The invention relates to methods and apparatus for generating an identifier of a computer device, for example using parameters related to and/or received from a software application such as a web browser installed on the computer device.
Patent publications WO2012/122621 and WO2012/122674 describe mechanisms to construct a unique identifier from a fixed number of parameters which may change over a period of time, for use in computing environments. The identifier may be constructed using identifiers of assets such as a motherboard, BIOS, MAC address and hard disk, some of which may change from time to time. Such changes in the parameters can be countered using error correction capabilities, so that the change of small fraction of the contributing parameters leads to the calculated identifier remaining the same. These error correction capabilities can beneficially be added to process of calculating the identifier without revealing the original or ‘correct’ values of the parameters which have subsequently changed.
WO2012/122674 also describes a variant in which two or more asset parameters are combined using a pre-processing operation to produce an output that is then processed as if a single asset parameter in the process of
The schemes described in WO2012/122674 are examples of more general technologies in which a fixed number of parameters are converted into an identifying message X, wherein the conversion to X is robust to limited changes in the parameters. This is illustrated in
The article “How Unique Is Your Web Browser?” by Peter Eckersley of the Electronic Frontier Foundation, which was presented at the Proceedings of Privacy Enhancing Technologies Symposium 2010, describes the results of an experiment collecting detectable properties of web browsers over a large population of browsers. It shows that there are an extremely large number of browser properties that can be used to identify a particular computer, smart phone, tablet or even an end user. Similar browser properties are reported elsewhere, and the HTML5 W3C specification is expected to feature additional API's that may expose further client specific browser properties. Typically, a “fingerprint” JavaScript on a web page may be used to cause a web browser to collect browser specific parameters. This is described in the above Peter Eckersley publication but also in US2011/099480 in which a web server uses collected browser parameters to identify a computer.
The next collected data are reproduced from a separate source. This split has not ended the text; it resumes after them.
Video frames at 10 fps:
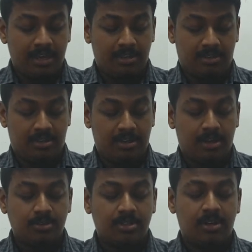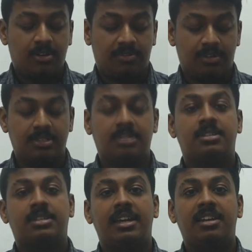at the outset of the
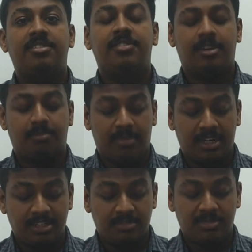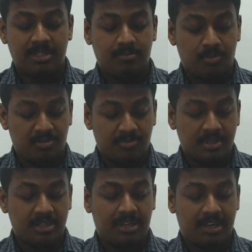scientific management
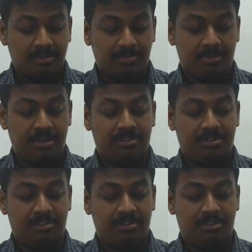movement can beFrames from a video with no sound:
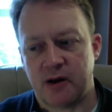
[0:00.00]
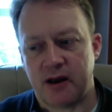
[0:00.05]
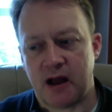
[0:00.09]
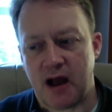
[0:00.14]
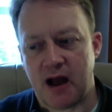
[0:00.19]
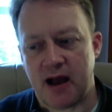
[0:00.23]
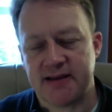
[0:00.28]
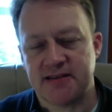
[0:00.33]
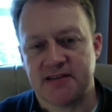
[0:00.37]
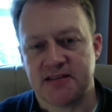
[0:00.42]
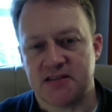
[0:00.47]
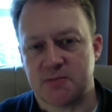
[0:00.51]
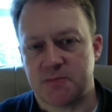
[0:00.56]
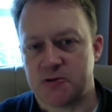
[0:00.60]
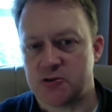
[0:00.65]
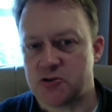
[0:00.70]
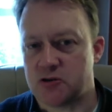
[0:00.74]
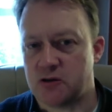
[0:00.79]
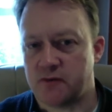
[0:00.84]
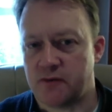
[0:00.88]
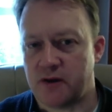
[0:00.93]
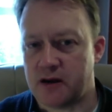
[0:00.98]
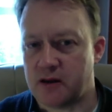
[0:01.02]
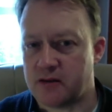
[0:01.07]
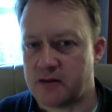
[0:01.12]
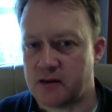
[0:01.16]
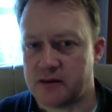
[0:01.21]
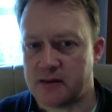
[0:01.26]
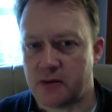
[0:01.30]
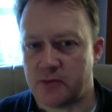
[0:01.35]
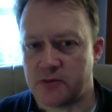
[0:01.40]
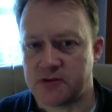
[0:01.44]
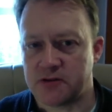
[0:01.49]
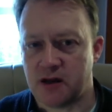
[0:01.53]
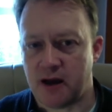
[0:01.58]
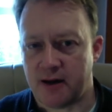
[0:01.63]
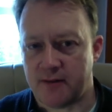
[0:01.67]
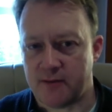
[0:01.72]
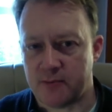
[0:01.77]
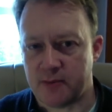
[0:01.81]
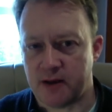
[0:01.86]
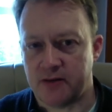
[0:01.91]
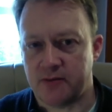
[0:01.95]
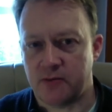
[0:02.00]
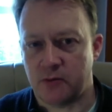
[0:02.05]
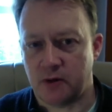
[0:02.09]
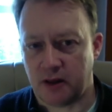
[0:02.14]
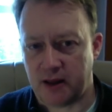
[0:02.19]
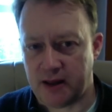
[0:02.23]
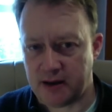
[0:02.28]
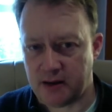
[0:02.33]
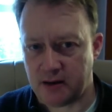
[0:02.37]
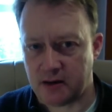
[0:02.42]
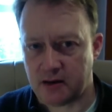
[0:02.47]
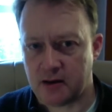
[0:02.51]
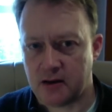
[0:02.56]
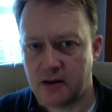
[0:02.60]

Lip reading: high suspicion of anything that was government related.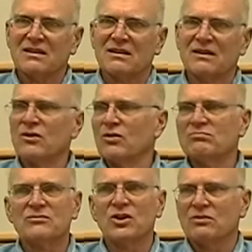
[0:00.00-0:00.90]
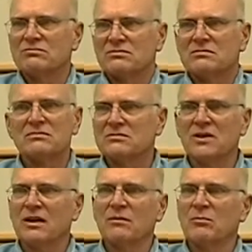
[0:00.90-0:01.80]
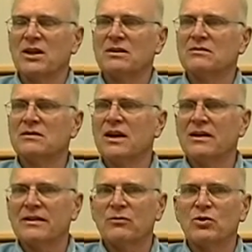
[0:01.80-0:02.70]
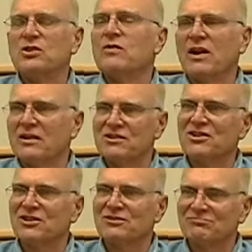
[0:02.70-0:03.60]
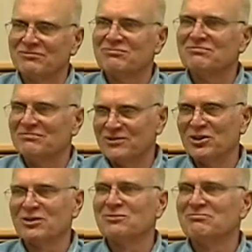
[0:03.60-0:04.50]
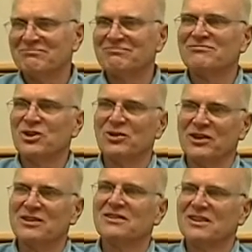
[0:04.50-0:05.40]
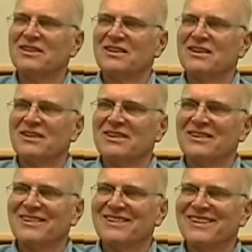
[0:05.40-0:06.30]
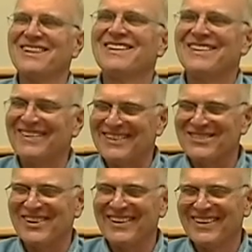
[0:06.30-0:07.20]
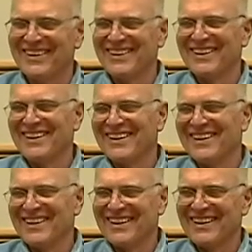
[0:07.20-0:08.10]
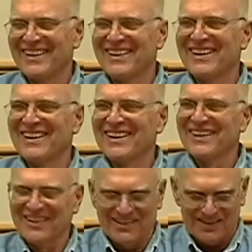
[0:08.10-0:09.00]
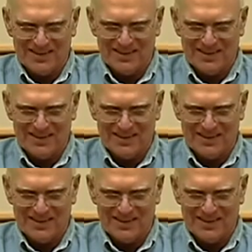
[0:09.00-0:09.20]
No, no. Not for being I married. mean, I- when you volunteer, you're you're in. They don't care whether you're married or not. That's right. Um,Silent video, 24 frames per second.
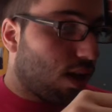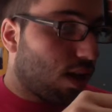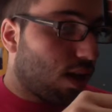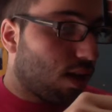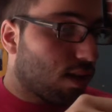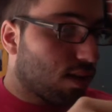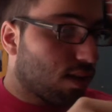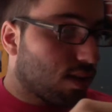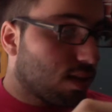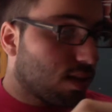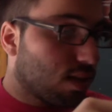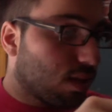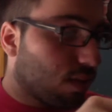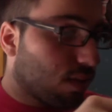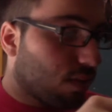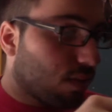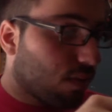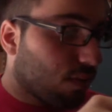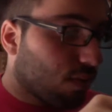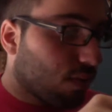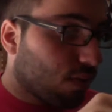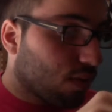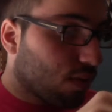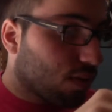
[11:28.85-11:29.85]
is this the
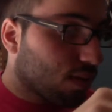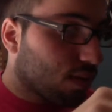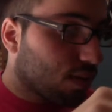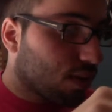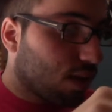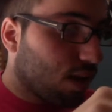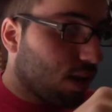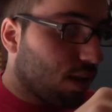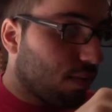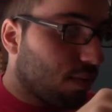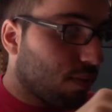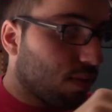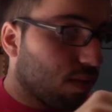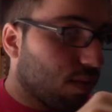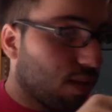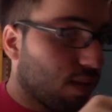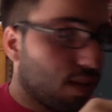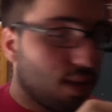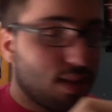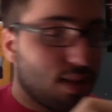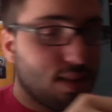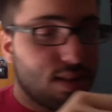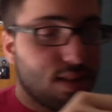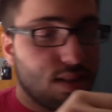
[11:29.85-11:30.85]
first time, or
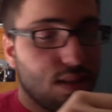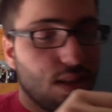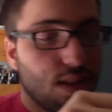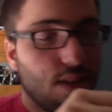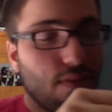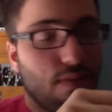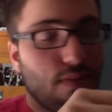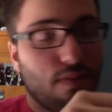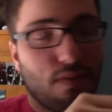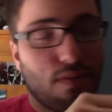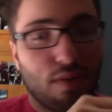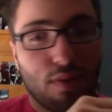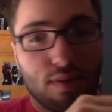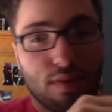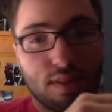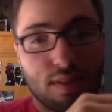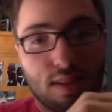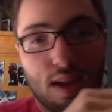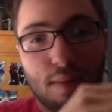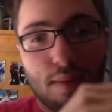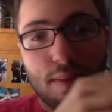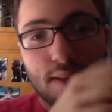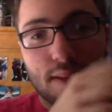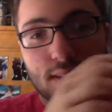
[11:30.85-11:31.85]
this is the first
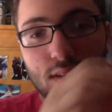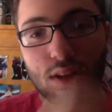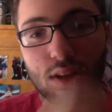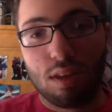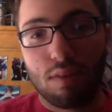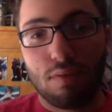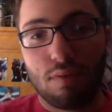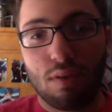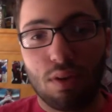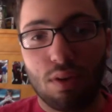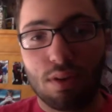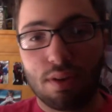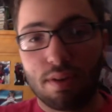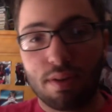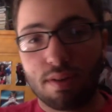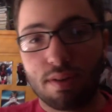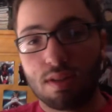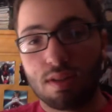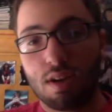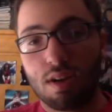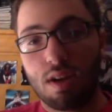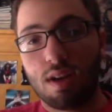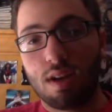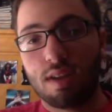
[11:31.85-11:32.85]
time I saw The Fault in Our
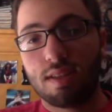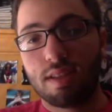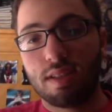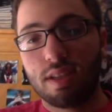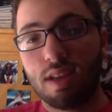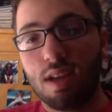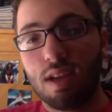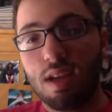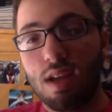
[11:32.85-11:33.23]
Stars.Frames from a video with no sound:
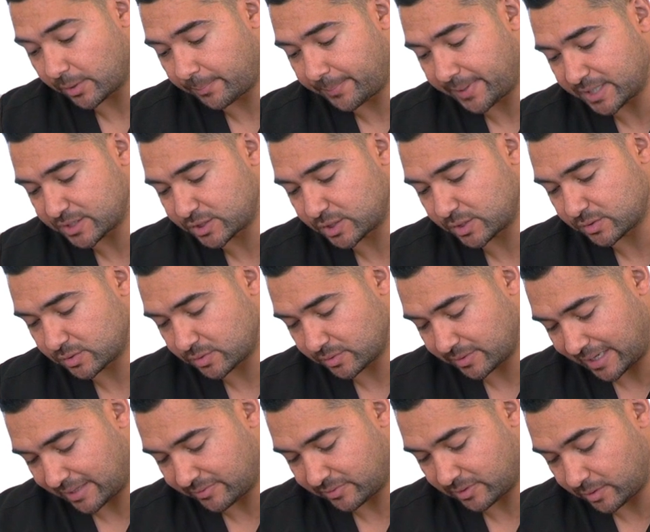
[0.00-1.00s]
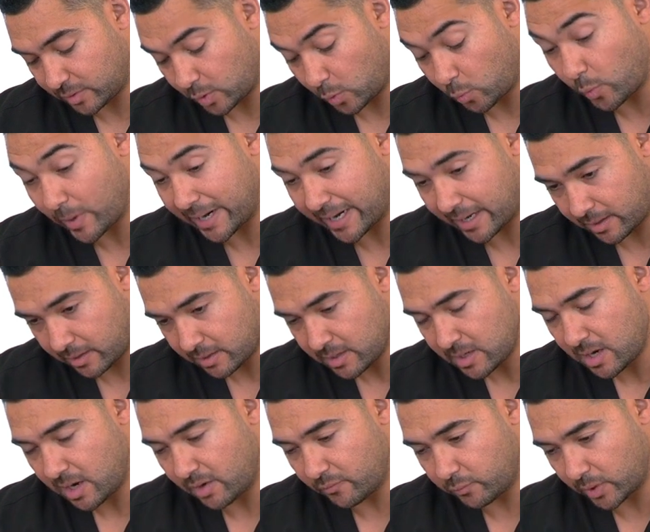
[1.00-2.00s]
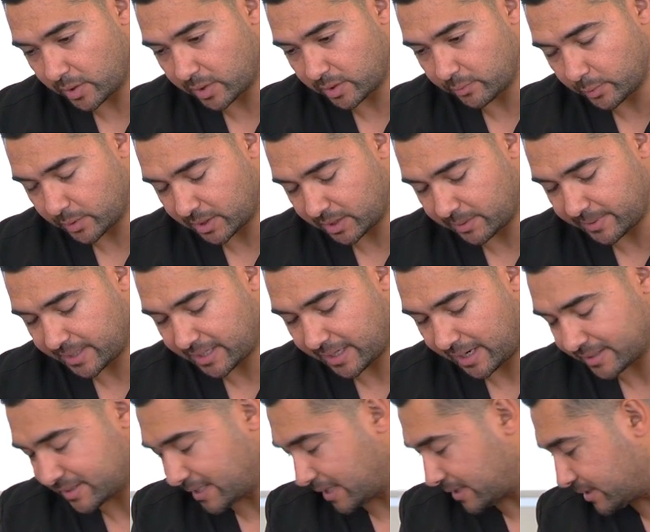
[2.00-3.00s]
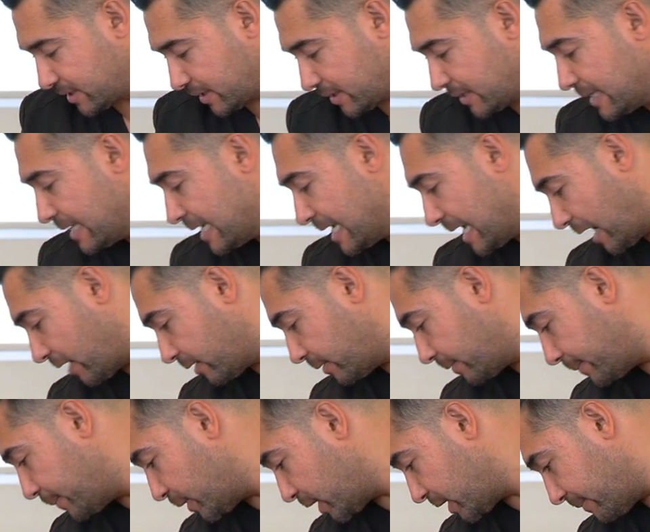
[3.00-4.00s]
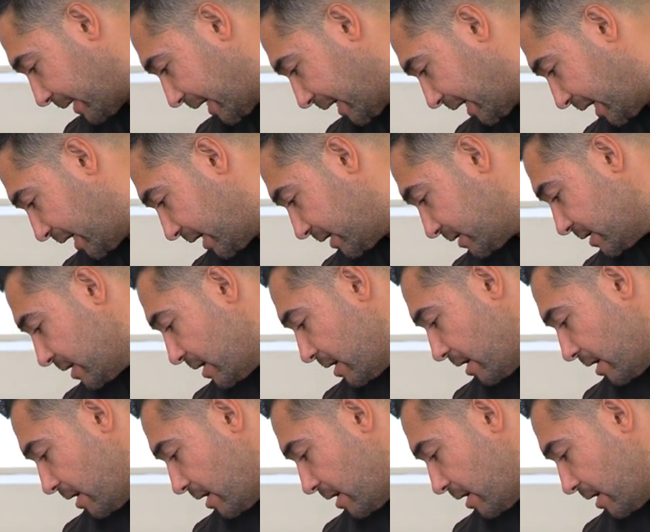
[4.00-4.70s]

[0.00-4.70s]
our patients so that they're aware of where we're going to be contacting. I'm going to be putting my hand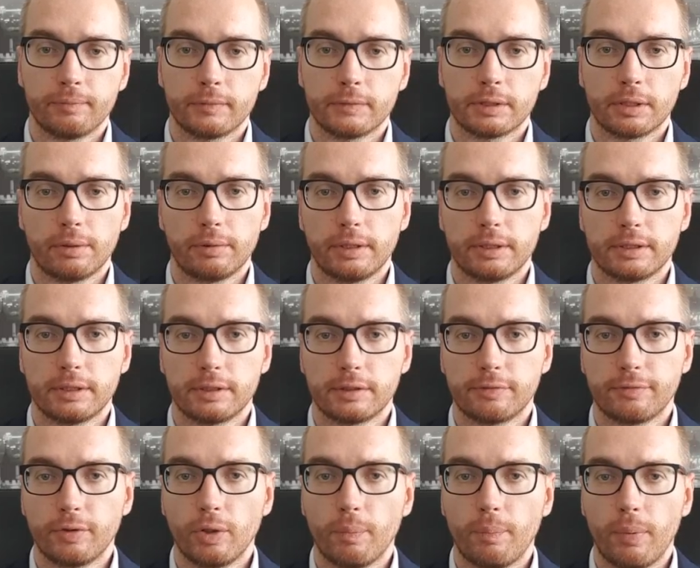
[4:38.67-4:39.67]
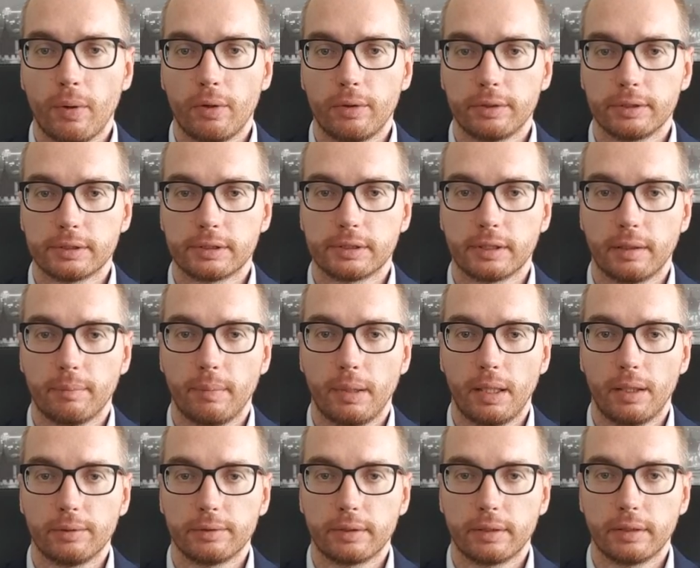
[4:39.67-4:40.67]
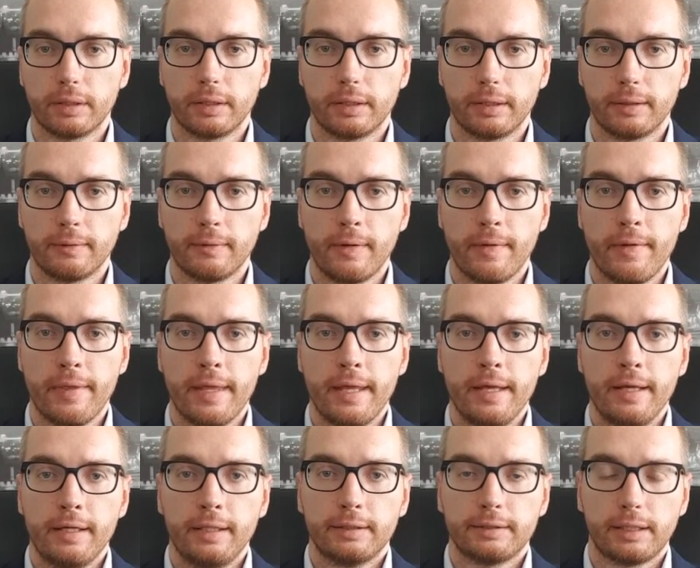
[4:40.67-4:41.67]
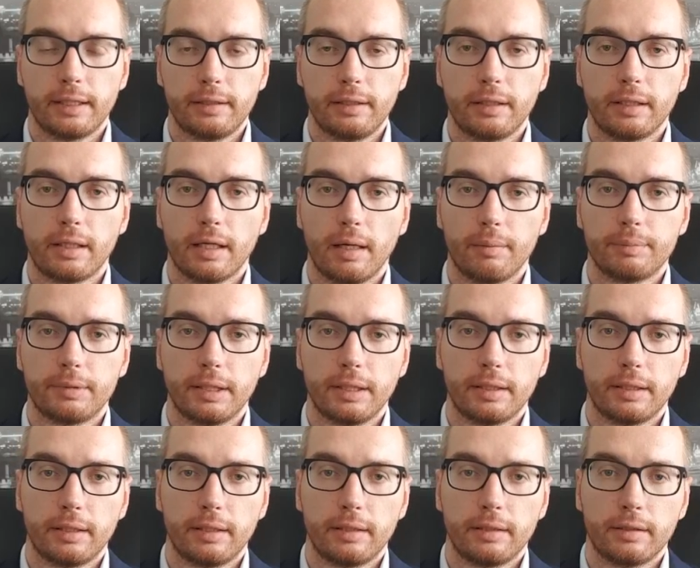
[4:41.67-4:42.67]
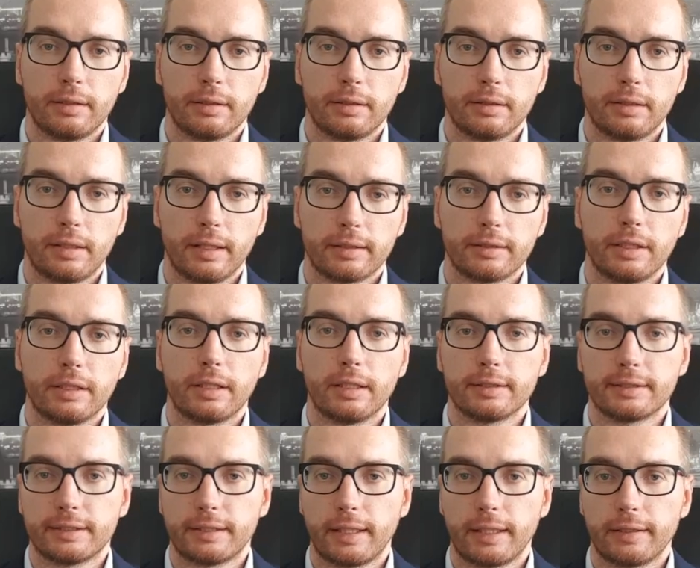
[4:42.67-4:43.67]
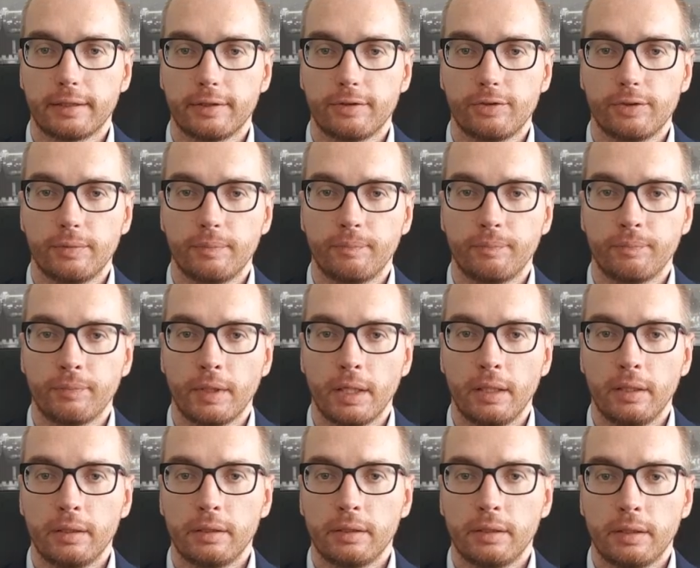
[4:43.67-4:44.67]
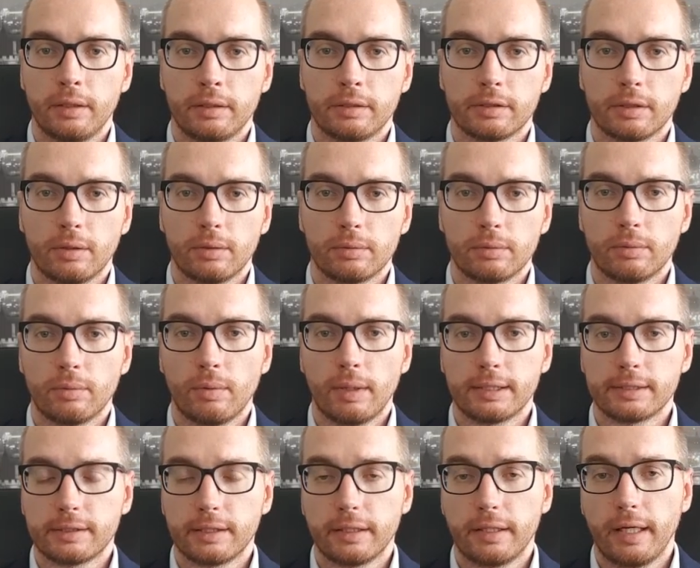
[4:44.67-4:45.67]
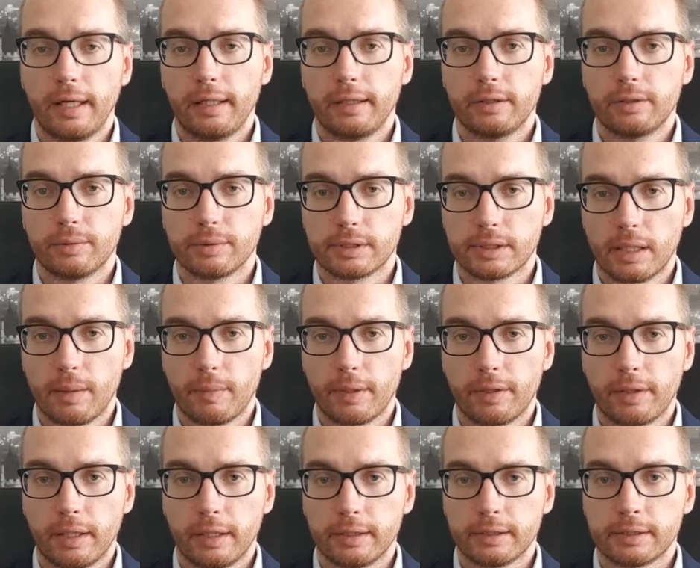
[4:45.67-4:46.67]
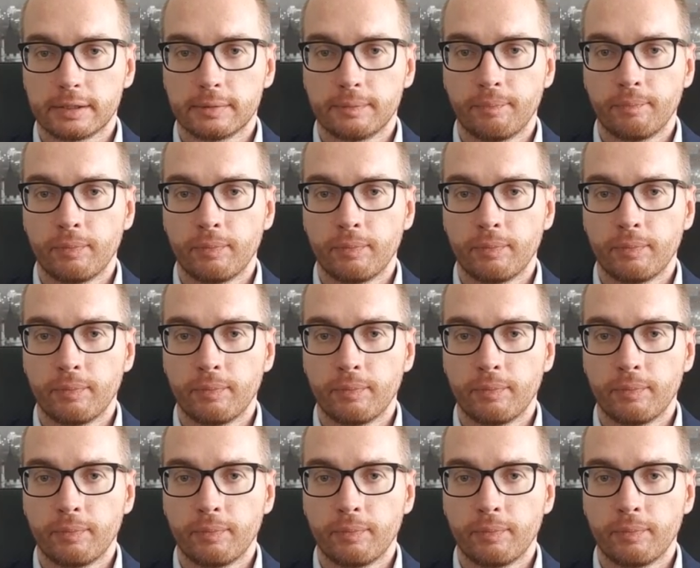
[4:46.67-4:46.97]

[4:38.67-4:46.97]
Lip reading: So this is few points about setting up the technical strategy. So once again, to summarize,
Collected browser parameters can be used as a fingerprint in a variety of fraud prevention applications, for example as discussed in US2011/099480. However, storing web browser parameters for the purposes of future identification of a computer device may be undesirable because of the storage requirements and privacy concerns, but prior art techniques that robustly derive a compact identifier from a set of parameters are not generally suited for the processing of web browser parameters. The large number of different possible web browser parameters, the small fraction of actually present parameters in any particular web browser and the typically frequent changes in the presence and values of these parameters over time are problematic for robust identity determination schemes such as those mentioned above. Similar issues arise in respect of other types of software application installed on a computer device, and indeed in respect of a computer device itself.
The invention address these and other problems and limitations of the related prior art.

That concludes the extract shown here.